Abstract

In the quest for environmentally friendly and safe batteries, moving from fluorinated electrolytes that are toxic and release corrosive compounds, such as HF, is a necessary step. Here, the effects of electrolyte fluorination are investigated for full cells combining silicon-graphite composite electrodes with LiNi_1/3Mn_1/3Co_1/3O₂ (NMC111) cathodes, a viable cell chemistry for a range of potential battery applications, by means of electrochemical testing and postmortem surface analysis. A fluorine-free electrolyte based on lithium bis(oxalato)borate (LiBOB) and vinylene carbonate (VC) is able to provide higher discharge capacity (147 mAh g_NMC ^-1) and longer cycle life at C/10 (84.4% capacity retention after 200 cycles) than a cell with a highly fluorinated electrolyte containing LiPF₆, fluoroethylene carbonate (FEC) and VC. The cell with the fluorine-free electrolyte is able to form a stable solid electrolyte interphase (SEI) layer, has low overpotential, and shows a slow increase in cell resistance that leads to improved electrochemical performance.
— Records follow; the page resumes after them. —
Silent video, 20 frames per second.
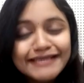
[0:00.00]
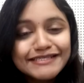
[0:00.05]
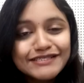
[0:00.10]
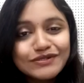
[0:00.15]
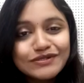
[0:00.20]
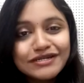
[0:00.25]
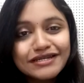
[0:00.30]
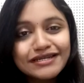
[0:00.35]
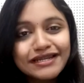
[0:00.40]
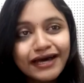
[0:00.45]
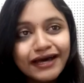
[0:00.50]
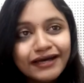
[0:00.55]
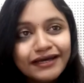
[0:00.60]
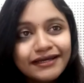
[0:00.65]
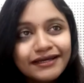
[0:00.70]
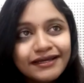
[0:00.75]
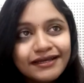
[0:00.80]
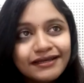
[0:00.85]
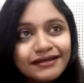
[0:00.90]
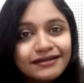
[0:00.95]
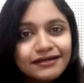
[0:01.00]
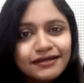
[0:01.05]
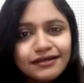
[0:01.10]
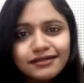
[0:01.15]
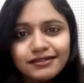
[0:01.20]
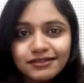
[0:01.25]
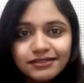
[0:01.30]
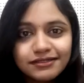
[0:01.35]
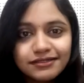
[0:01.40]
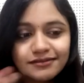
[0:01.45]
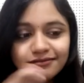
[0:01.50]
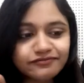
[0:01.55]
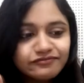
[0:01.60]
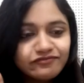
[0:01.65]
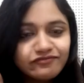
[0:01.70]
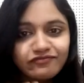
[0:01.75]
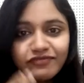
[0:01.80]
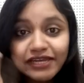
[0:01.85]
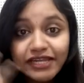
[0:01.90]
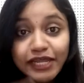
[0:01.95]
ஏன் சொல்கிறேன்னா
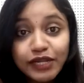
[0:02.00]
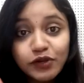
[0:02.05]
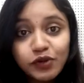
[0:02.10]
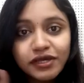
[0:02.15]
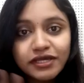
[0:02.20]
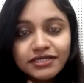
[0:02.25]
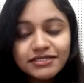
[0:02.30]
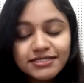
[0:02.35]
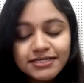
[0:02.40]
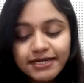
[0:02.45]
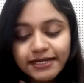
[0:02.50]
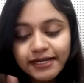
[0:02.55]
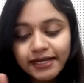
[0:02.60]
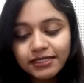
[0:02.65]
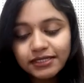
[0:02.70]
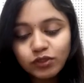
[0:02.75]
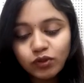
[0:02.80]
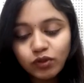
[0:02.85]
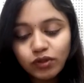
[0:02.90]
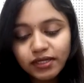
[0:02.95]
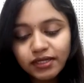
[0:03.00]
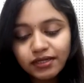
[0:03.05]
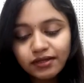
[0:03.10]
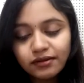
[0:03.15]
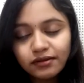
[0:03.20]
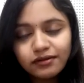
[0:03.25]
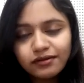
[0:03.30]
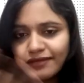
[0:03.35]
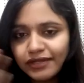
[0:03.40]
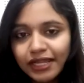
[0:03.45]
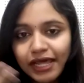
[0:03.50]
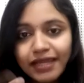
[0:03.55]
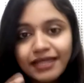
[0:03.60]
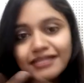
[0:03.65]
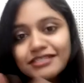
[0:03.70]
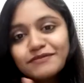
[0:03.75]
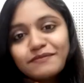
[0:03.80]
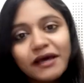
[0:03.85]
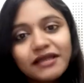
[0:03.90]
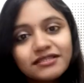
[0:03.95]
வெல் என்னோடய இன்சிடெண்ட்டே எடுத்துக்கோங்க
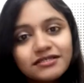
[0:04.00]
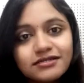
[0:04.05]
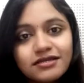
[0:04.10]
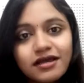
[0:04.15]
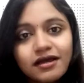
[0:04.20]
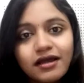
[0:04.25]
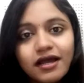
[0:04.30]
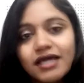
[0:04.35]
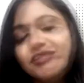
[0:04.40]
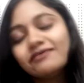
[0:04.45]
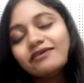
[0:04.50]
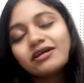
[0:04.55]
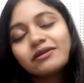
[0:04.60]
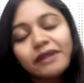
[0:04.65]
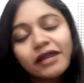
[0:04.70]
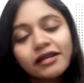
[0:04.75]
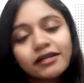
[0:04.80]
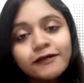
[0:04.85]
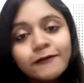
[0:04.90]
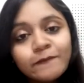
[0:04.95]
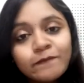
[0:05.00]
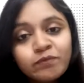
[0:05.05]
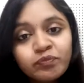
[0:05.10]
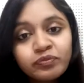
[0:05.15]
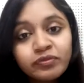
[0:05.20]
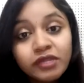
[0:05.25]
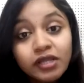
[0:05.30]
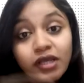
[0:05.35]
அலைன்ஸ் பார்த்துட்டு இருக்காங்க அது வேறு மேட்டர்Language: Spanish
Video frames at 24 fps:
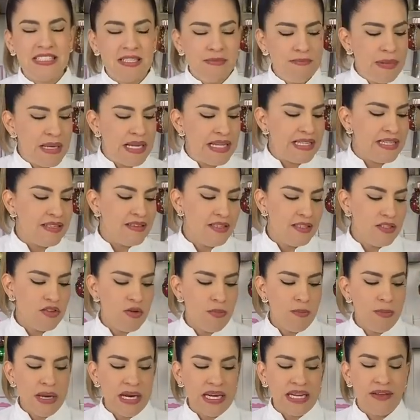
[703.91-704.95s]
separé
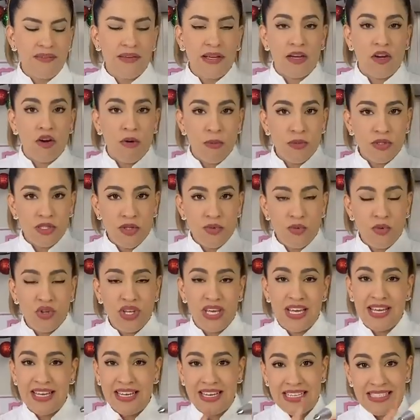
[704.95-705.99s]
tantito para que vean cómo se
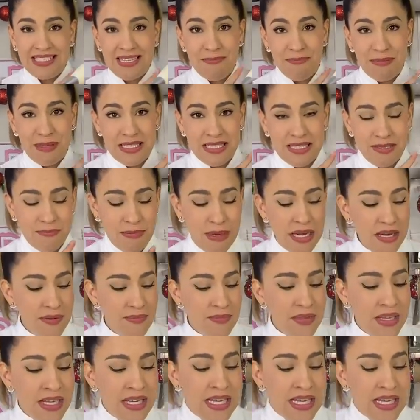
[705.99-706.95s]
duyea, que es el principal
Although the power capability is limiting the performance of the fluorine-free electrolyte due to higher interfacial resistance, it is still able to provide long cycle life at C/2 and outperforms the highly fluorinated electrolyte at 40 °C. X-ray photoelectron spectroscopy (XPS) results showed a F-rich SEI with the highly fluorinated electrolyte, while the fluorine-free electrolyte formed an O-rich SEI. Although their composition is different, the electrochemical results show that both the highly fluorinated and fluorine-free electrolytes are able to stabilize the silicon-based anode and support stable cycling in full cells. While these results demonstrate the possibility to use a nonfluorinated electrolyte in high-energy-density full cells, they also address new challenges toward environmentally friendly and nontoxic electrolytes.